The beauties of dense-mode FCoE
J Michel Metz brought out an interesting aspect of the dense/sparse mode FCoE design dilemma in a comment to my FCoE over Trill ... this time from Juniper post: FC-focused troubleshooting. I have to mention that he happens to be working for a company that has the only dense-mode FCoE solution, but the comment does stand on its own.
Before reading this post you might want to read the definition of dense- and sparse-mode FCoE and a few more technical details.
Let’s try to look at his comment from a router jockey perspective. Traditional SAN network is a pure routed network. Every FC switch is actually a layer-3 forwarding device. Supposedly there are all sorts of FC monitoring and troubleshooting mechanisms that make life of a SAN administrator easier (or so I am led to believe by FC fans whenever I mention iSCSI). An approximate equivalent in the IP world would be a purely router-based network with, for example, SONET/SDH links between routers (I wanted to say leased lines but I guess quite a few people would stop reading thinking this is another one of my last-millennium rants).
Replacing FC with dense-mode FCoE is like replacing OC-12/STM-4 with DWDM+GE in your router network. The gear gets a bit cheaper, you lose a bit of the functionality (remote alarms, for example), but you still control the whole network. You have hop-by-hop visibility and can do traceroute-like troubleshooting; you can also see all interface counters and are able to evaluate the reliability of every link. In a nutshell, apart from reducing the costs of the L1/L2 technology (and gaining some extra bandwidth in the process), not much has changed and all your troubleshooting tools and processes still work.
The drawbacks of dense-mode FCoE? Nothing has changed. You still have a SAN network we all love to hate, but it’s using 10GE instead of 8G FC. Every LAN switch is a fiber channel switch (exploding your FC domain), FSPF is running everywhere, and every topology change causes two SPF runs (one for FSPF, one for IS-IS if you run TRILL/FabricPath or OSPF if you don’t believe in flat-earth myths). Unless your FC gear supports the FC standards to their maximum limits, you will have to implement N_port proxy (with NPIV) on the FCoE/FC edge to protect the poor innocent FC switches that have never seen planets larger than a few switches. You do know the theoretical limit is 239 switches per SAN network (including all your LAN FCoE gear), right?

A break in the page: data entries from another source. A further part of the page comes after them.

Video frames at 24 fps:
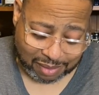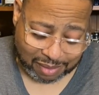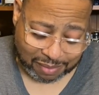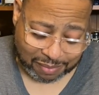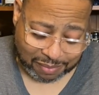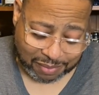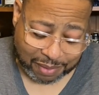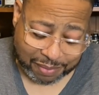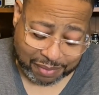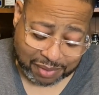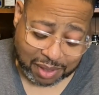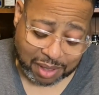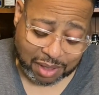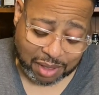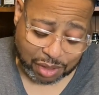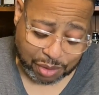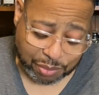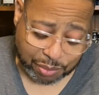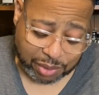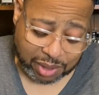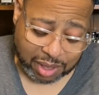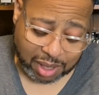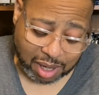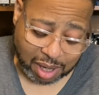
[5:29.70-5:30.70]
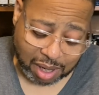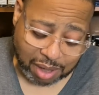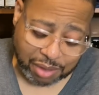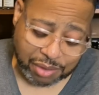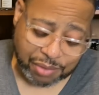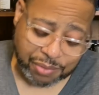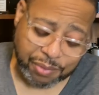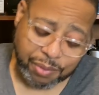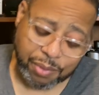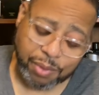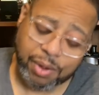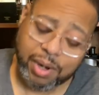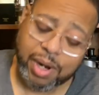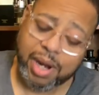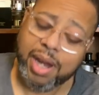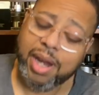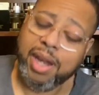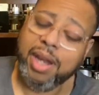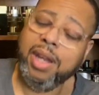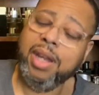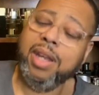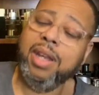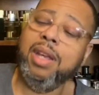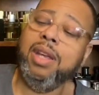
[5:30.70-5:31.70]
$15 and $20 for
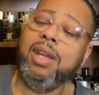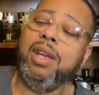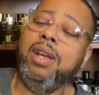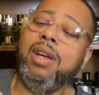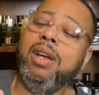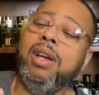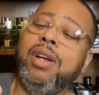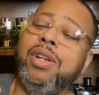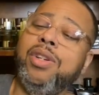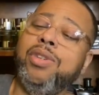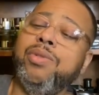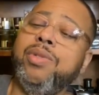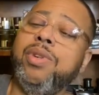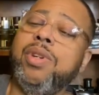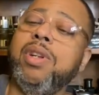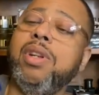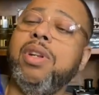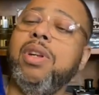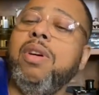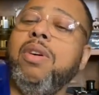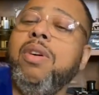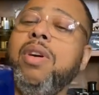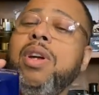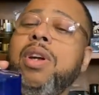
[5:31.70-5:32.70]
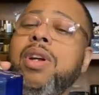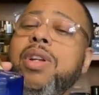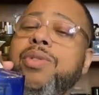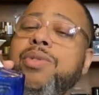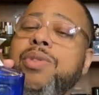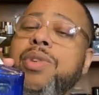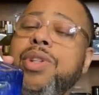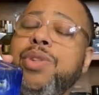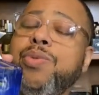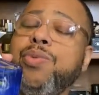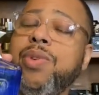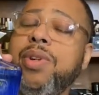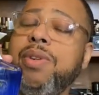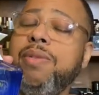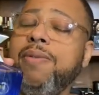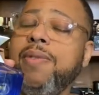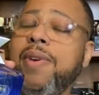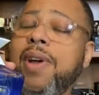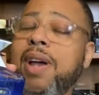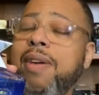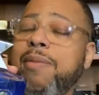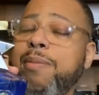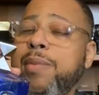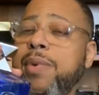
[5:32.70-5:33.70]
a 100 or
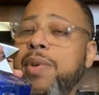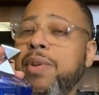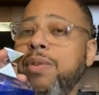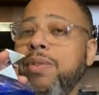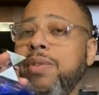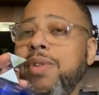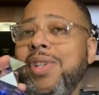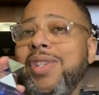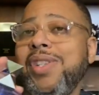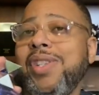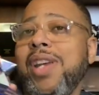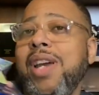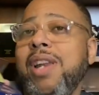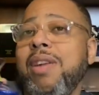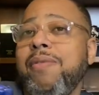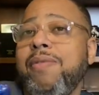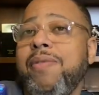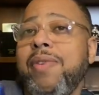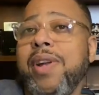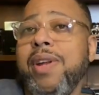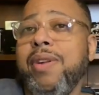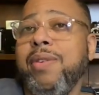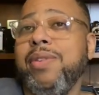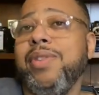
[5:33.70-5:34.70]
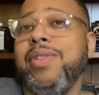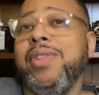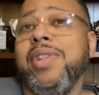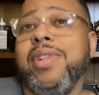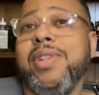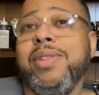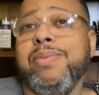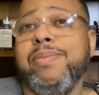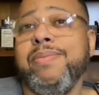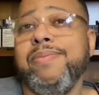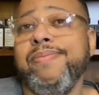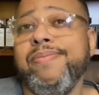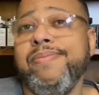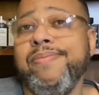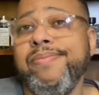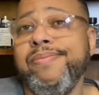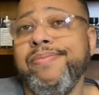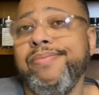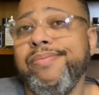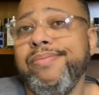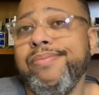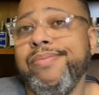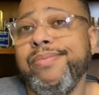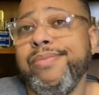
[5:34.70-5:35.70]
125 ml designer fragrance is
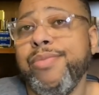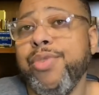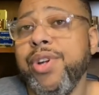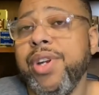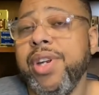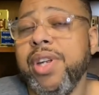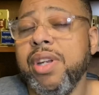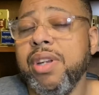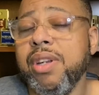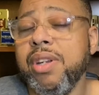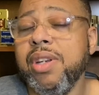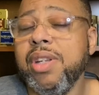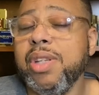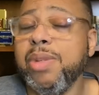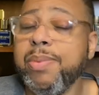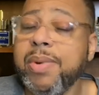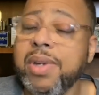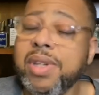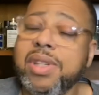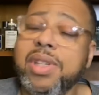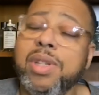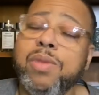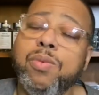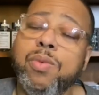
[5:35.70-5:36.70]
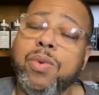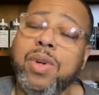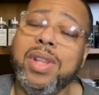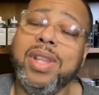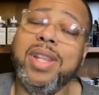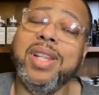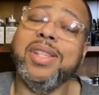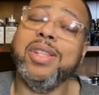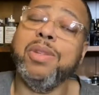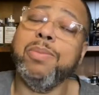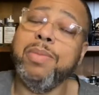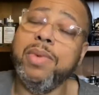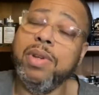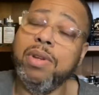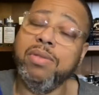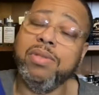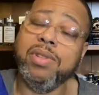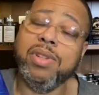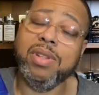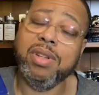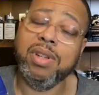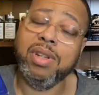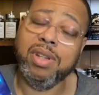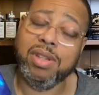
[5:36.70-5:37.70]
pretty good, especially one that smells
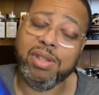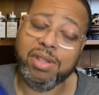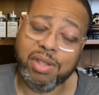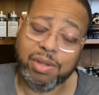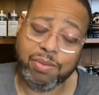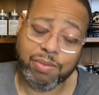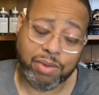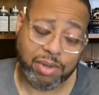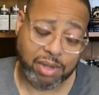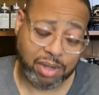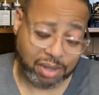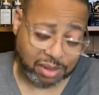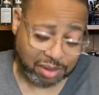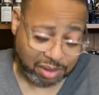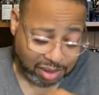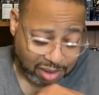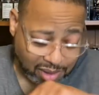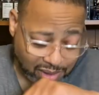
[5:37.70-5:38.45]
as good as this one does.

Sparse-mode FCoE with FIP-snooping switches is like replacing your SONET/SDH infrastructure with VPLS. You get a misty blob between your routers that you cannot troubleshoot with your existing tools. Interface counters are no longer relevant, because you see only half of the truth on the access link (inbound, but not outbound errors) and have zero visibility into transit links. Hop-by-hop troubleshooting no longer gives exact answers, as the whole blob that sits in the middle of your network (VPLS cloud) behaves like a single hop. Decisions made by routing protocols are somewhat useless, as you never know how many hops there are in the VPLS cloud, what its true bandwidth and latency is, and thus what the cost of the VPLS subnet should be. In fact, routing protocols change from path-computation tools into reachability-distribution tools. Did I mention that you can’t control the convergence speed anymore because most of the failures happen within the blob that you have no influence on?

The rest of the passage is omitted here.